Spoiler alert: It’s Starbucks.
2018 is shaping up to be a year of corporate crises, leaving PR people across the globe scratching their heads. But of all the sh*tshows we’ve seen over the past six months, two stand out above the rest: the unlawful arrests at Starbucks and the Facebook data breach.
The good news? These unfortunate events pave the way for brands to learn from the mistakes of others and ensure their own organizations avoid similar situations. Let’s take a look at crisis communication lessons learned from Facebook CEO Mark Zuckerberg and Starbucks CEO Kevin Johnson to see how we can apply them to our own brands:
Starbucks: As a company that’s always prided itself on its commitment to social justice, the arrest of two men for “shopping while black” clearly contradicted the brand’s values and shined a light on flaws in how staff is trained to identify shoplifters. But Johnson wasted no time addressing the issue and shared a world-class apology shortly after.
What makes the apology world class? It’s simple. Johnson responded quickly, took personal responsibility for the incident, acknowledged the pain it caused the two men and Starbucks shoppers, showed genuine remorse and provided evidence of action taken to correct the issue. He included the same things in his apology that you would include when apologizing to your own mother.
Facebook: When Zuckerberg learned of the data breach of 87 million Facebook users, he wasn’t exactly quick to respond. It wasn’t until four days after the news broke about Cambridge Analytica’s access to Facebook users’ private data that he addressed the situation in a Facebook post.
But he never said the words “I’m sorry” until his CNN interview, eight days after learning of the breach, and he still failed to acknowledge how millions of his users felt violated and exposed. He did outline how the company plans to prevent the issue from occurring again in the future, but without demonstrating genuine remorse, it fell on deaf ears.
2. Addressing Stakeholder Concerns
Starbucks: When a crisis occurs, the most common question asked by customers, investors, employees and virtually every stakeholder is “How?”. Determining how and why a negative event occurs is critical to preventing the next one. Starbucks recognized this and instantly saw flaws in the way the company trains its staff to identify shoplifting. After recognizing the issue in its training, Starbucks reached out to stakeholders with a letter outlining the problem and plans to course correct, helping customers reestablish trust in the brand.

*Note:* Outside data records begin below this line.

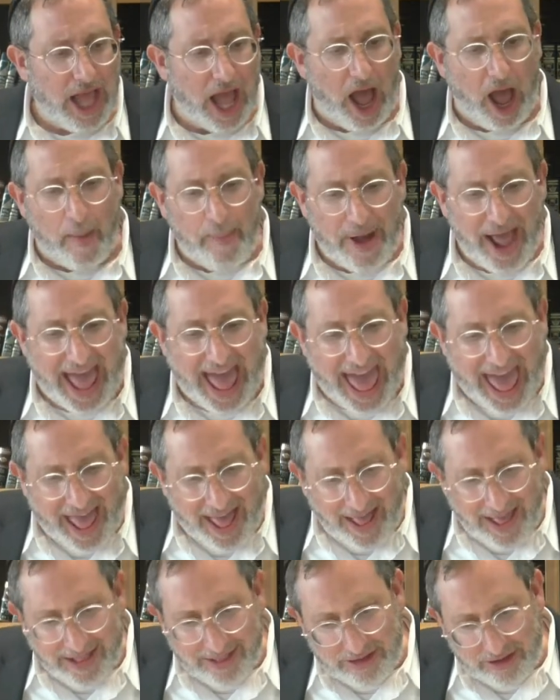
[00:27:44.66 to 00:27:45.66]
up
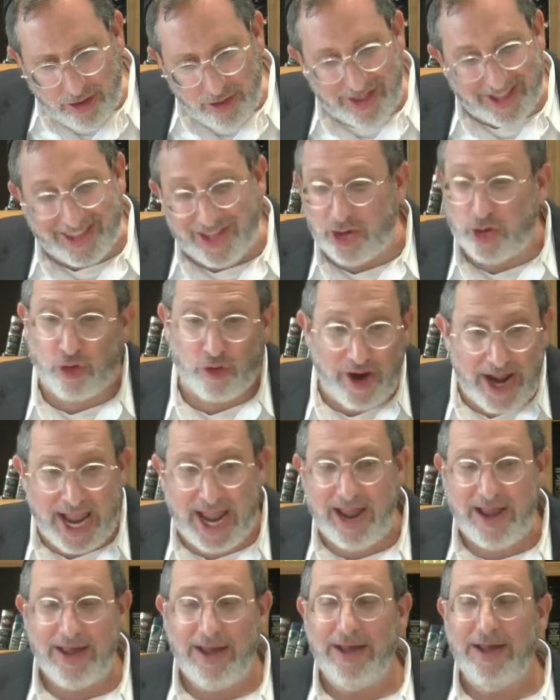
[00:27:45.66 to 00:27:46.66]
to the
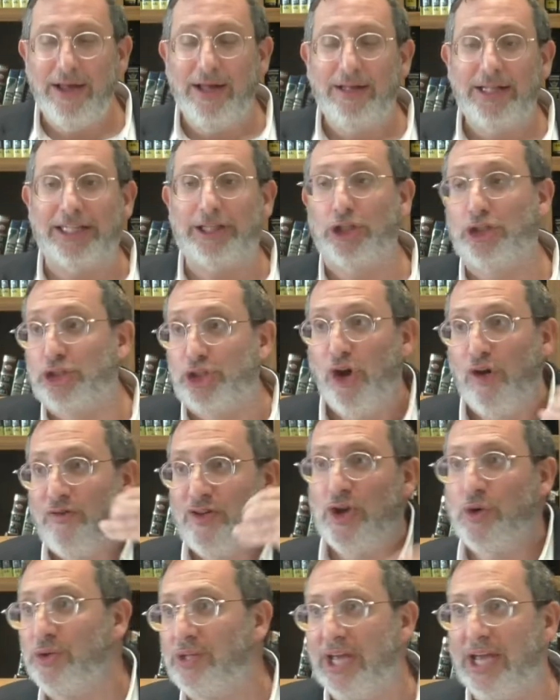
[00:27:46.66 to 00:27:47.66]
degree that the tshuva
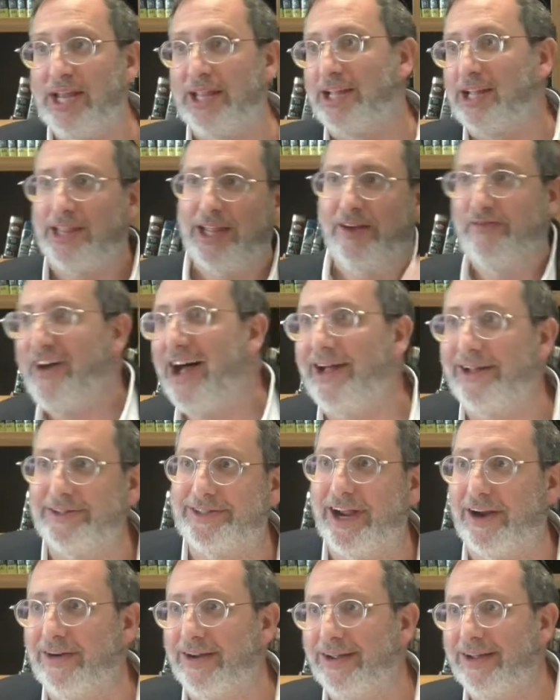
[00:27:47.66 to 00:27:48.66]
you did is considered
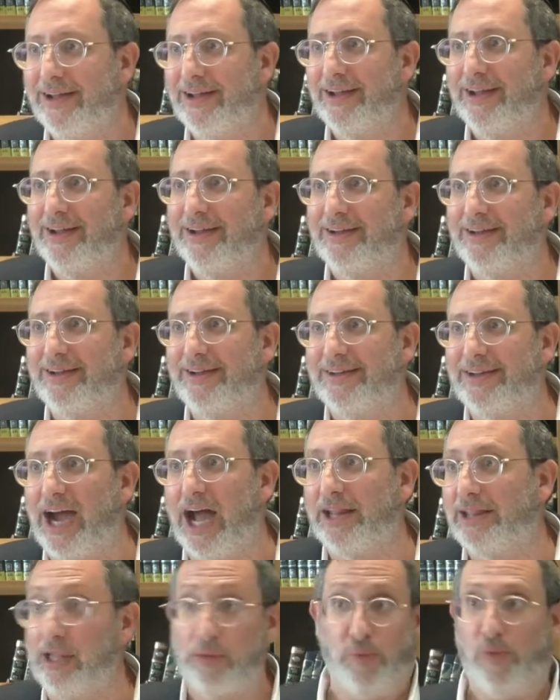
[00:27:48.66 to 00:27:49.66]
voluntary.
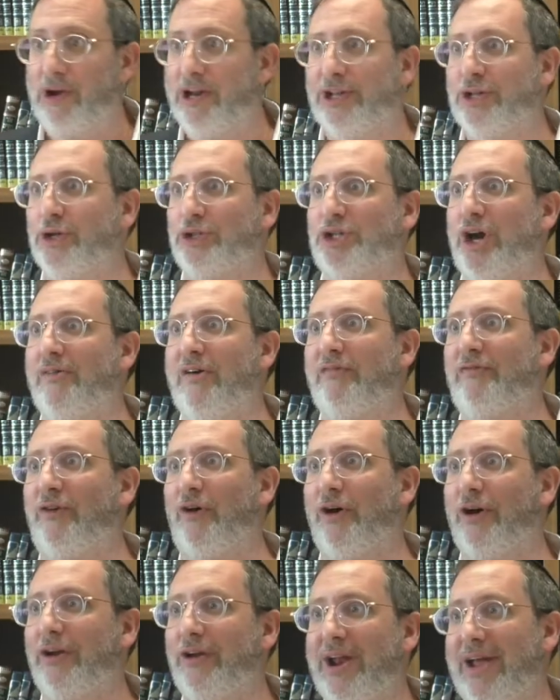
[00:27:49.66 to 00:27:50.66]
God says, what did you do tshuva
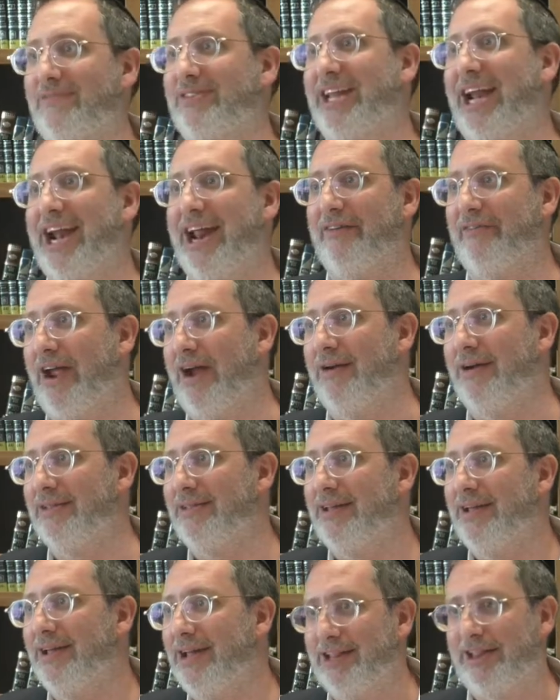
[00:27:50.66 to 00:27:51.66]
for? You never did any of
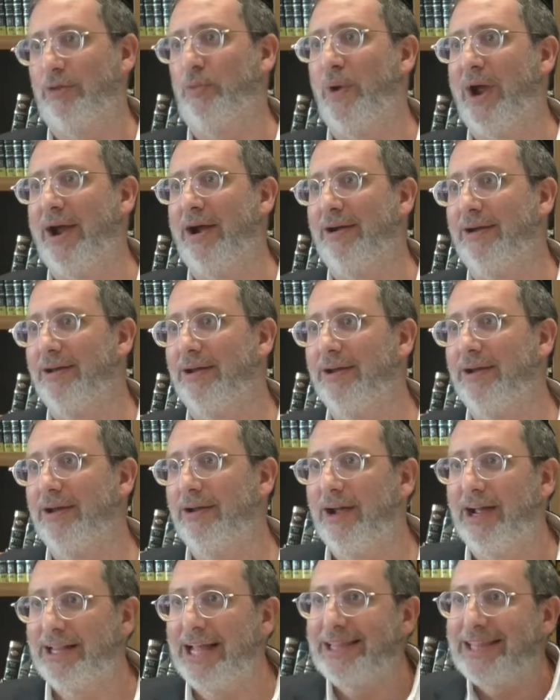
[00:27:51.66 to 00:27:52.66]
errors. This is weird.
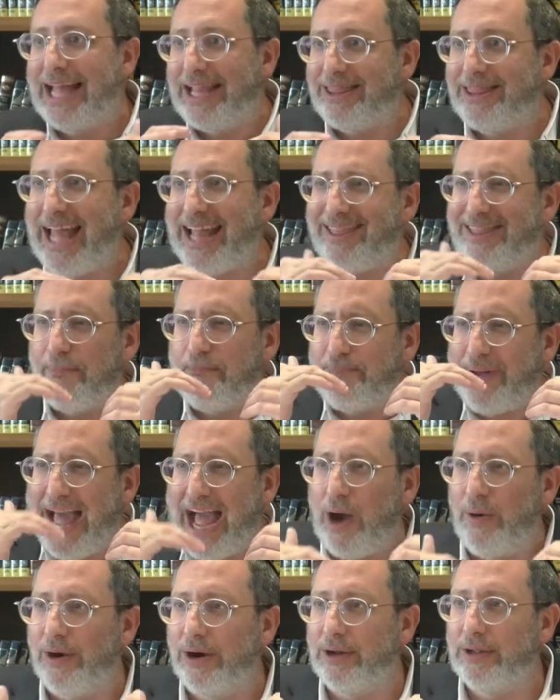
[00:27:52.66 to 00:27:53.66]
Right? That's the
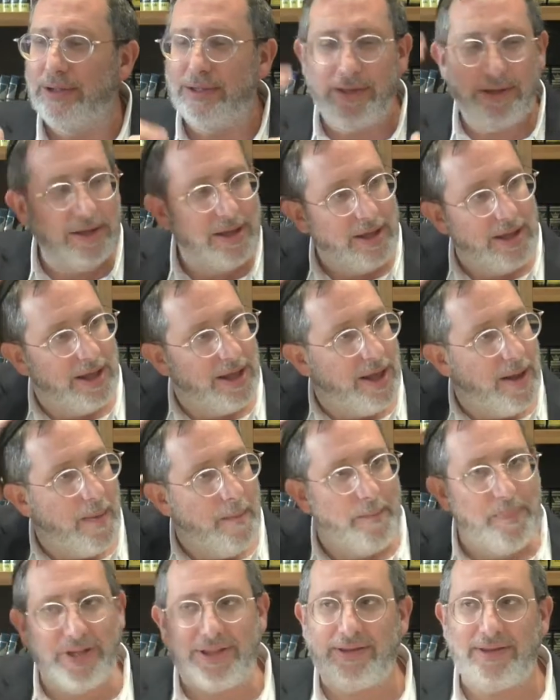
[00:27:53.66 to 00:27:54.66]
power.
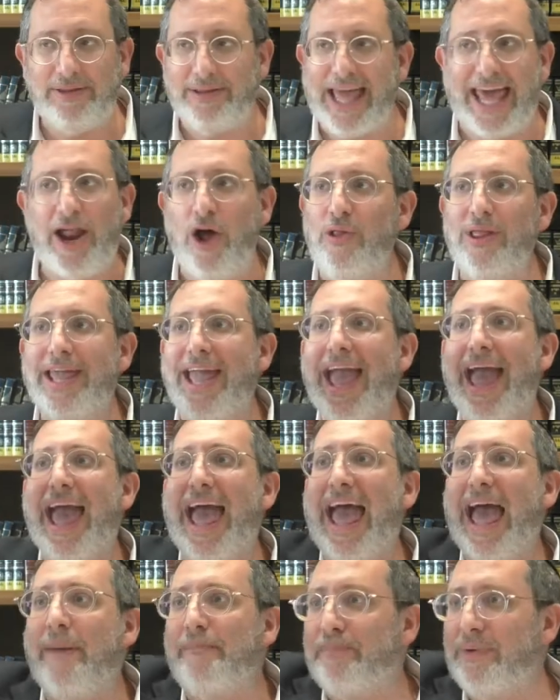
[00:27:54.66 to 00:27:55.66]
But that only
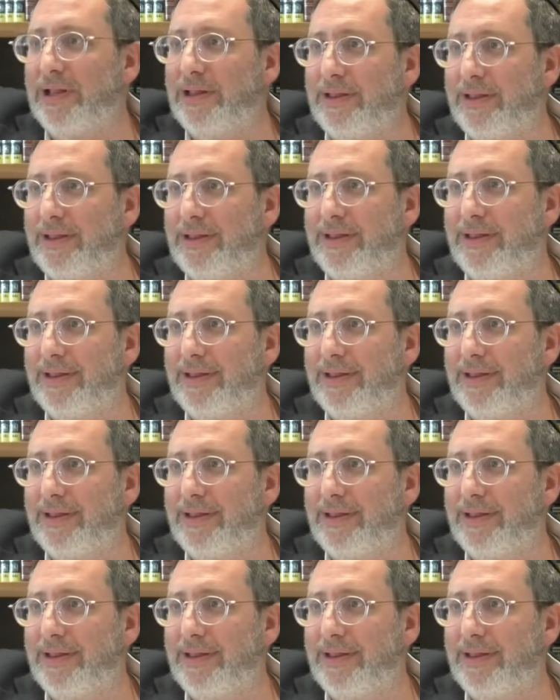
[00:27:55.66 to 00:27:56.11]
happens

Facebook: After the massive breach, Zuckerberg was summoned to appear at a U.S. Senate committee hearing to address the legality of Facebook’s privacy practices. Plain and simple, he aced it. He spoke clearly and with empathy, and he discussed the issues and action plans to correct them. Even the media condoned his communication in the hearings, saying he “won” his war with Congress, and emphasizing how he navigated the toughest of questions with concise responses that still respected Facebook users’ privacy.
Yet, he refused to acknowledge the breach on a global scale and meet with European Parliament to address the issues – for months. It wasn’t until May 16, two months after the news of the breach came to light, that he agreed to discuss Facebook’s data use and privacy practices with Parliament. “Why is Parliament concerned?” you might ask. Well, with the increasingly blurred lines of online privacy, lawmakers are trying to gather as much information as possible about how the breach occurred so applicable laws can be put in place to prevent similar incidents. However, after months of making Parliament wait for responses to its questions, Zuckerberg gave “no answers whatsoever” in his hearing, leaving the board of lawmakers even more frustrated and confused.
3. Implementing Real, Lasting Change
Starbucks: Saying you will make changes and actually changing are two very different things. Starbucks has fully committed itself to adjusting policies and implementing company-wide shifts addressing the issues that led to the crisis. The company recently implemented a policy allowing everyone to use the coffee shop’s restrooms, regardless of a purchase. Additionally, Starbucks held an all-hands implicit racial-bias training in an effort to prevent similar unnecessary arrests from happening in the future.
Facebook: When it came to addressing the issues that caused the data breach, Zuckerberg was a pro. He clearly outlined next steps to be taken to prevent another breach. But were they implemented? According to Fox News’ recent article about another Facebook privacy breach that exposed 3M more users, “This breach also had links to the software at the heart of the bigger privacy scandal that recently rocked the firm.” AKA: The root cause of the breach has still not been fixed. This is especially troubling from a business perspective, considering the company lost $70B in 10 days after the news of the data breach hit the headlines, and stocks dropped by 13%. If breaches like this continue to happen, and underlying issues are not resolved, Facebook stands to lose a lot more.
Overall, it’s clear Johnson and Zuckerberg had different styles for handling the crisis communication within their companies. Both issued apologies, and both addressed the public with plans for change. However, the key word here is “plans” – without action, the plans for change mean nothing. Out of all the recent blunders, a few important lessons came to light for PR people everywhere: Say you’re sorry (like, actually say those words), address the issue with key constituents in a timely manner, and if you’re going to say changes will be made, make them.